● **Task**
Without the pictures, retype exactly the lines from the top of the entries below through the line that contains "[00:00:10.09 to 00:00:10.93]".

● **Stored data**
◇ ◇ ◇ ◇

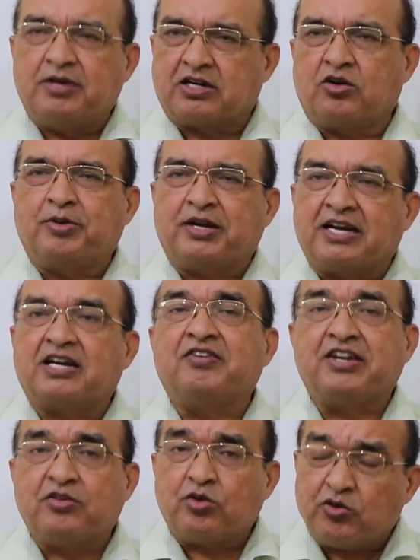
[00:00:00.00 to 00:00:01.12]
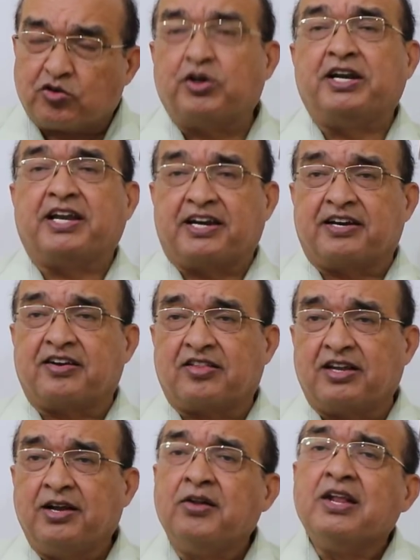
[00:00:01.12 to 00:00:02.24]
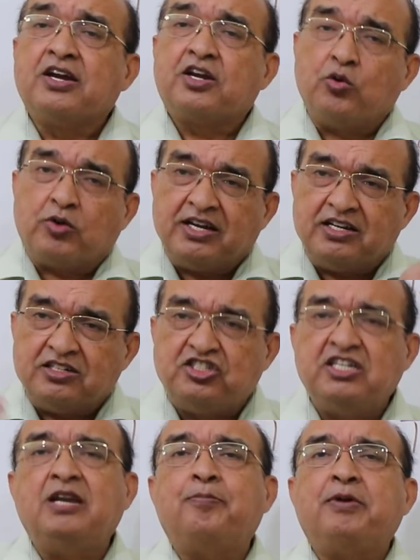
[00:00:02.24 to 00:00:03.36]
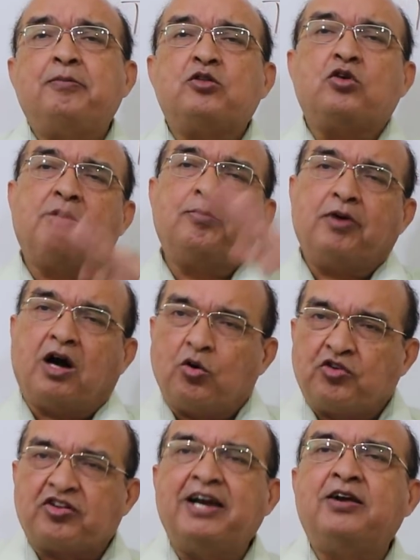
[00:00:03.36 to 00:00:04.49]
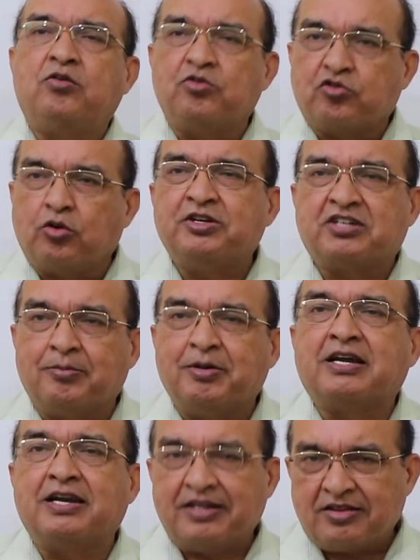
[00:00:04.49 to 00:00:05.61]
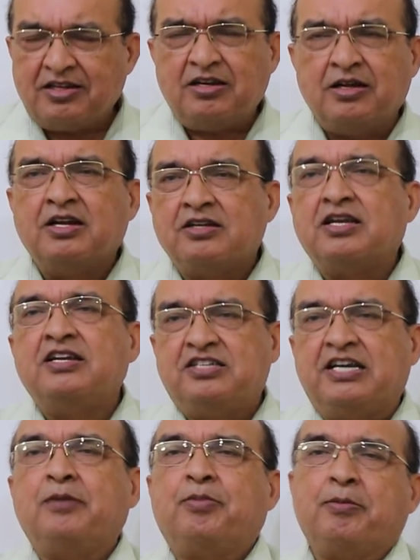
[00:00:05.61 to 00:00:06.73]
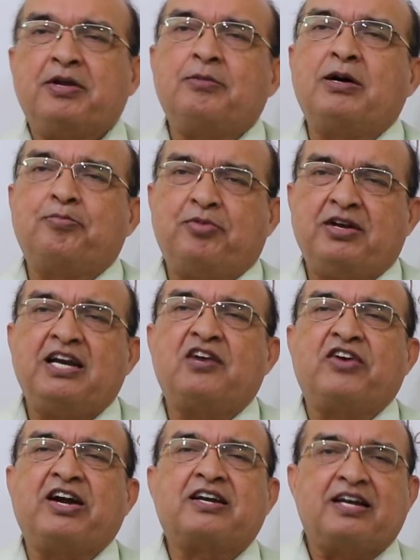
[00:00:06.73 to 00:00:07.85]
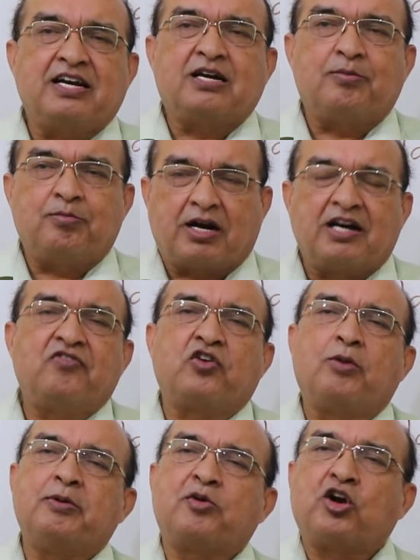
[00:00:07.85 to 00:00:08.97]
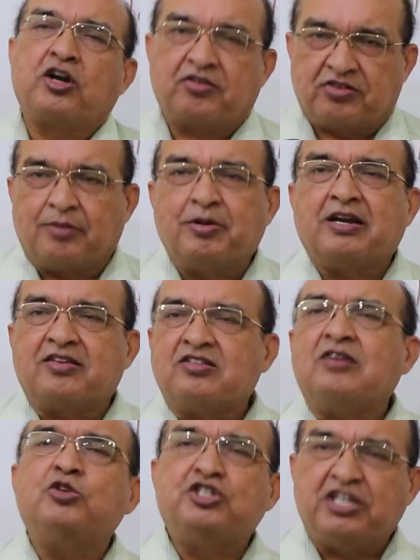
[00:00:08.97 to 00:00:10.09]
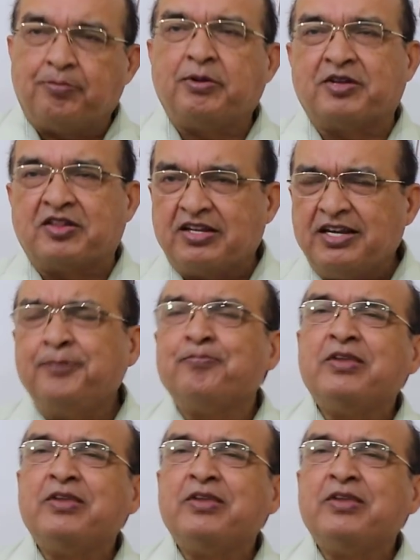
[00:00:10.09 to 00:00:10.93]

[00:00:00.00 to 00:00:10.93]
इकोनॉमिक एक्टिविटीज हो रही है उसको इंडिकेट करता है क्योंकि जीएनपी में तो हम आउटसाइड उसको भी शामिल कर लेते हैं यानी जीडीपी में जब आप नेट फैक्टर इनकम अर्न फ्रॉम अब्रॉड शामिल करते हैं तब वो जीएनपी बनती है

◇ ◇ ◇ ◇

● **Final answer**
[00:00:00.00 to 00:00:01.12]
[00:00:01.12 to 00:00:02.24]
[00:00:02.24 to 00:00:03.36]
[00:00:03.36 to 00:00:04.49]
[00:00:04.49 to 00:00:05.61]
[00:00:05.61 to 00:00:06.73]
[00:00:06.73 to 00:00:07.85]
[00:00:07.85 to 00:00:08.97]
[00:00:08.97 to 00:00:10.09]
[00:00:10.09 to 00:00:10.93]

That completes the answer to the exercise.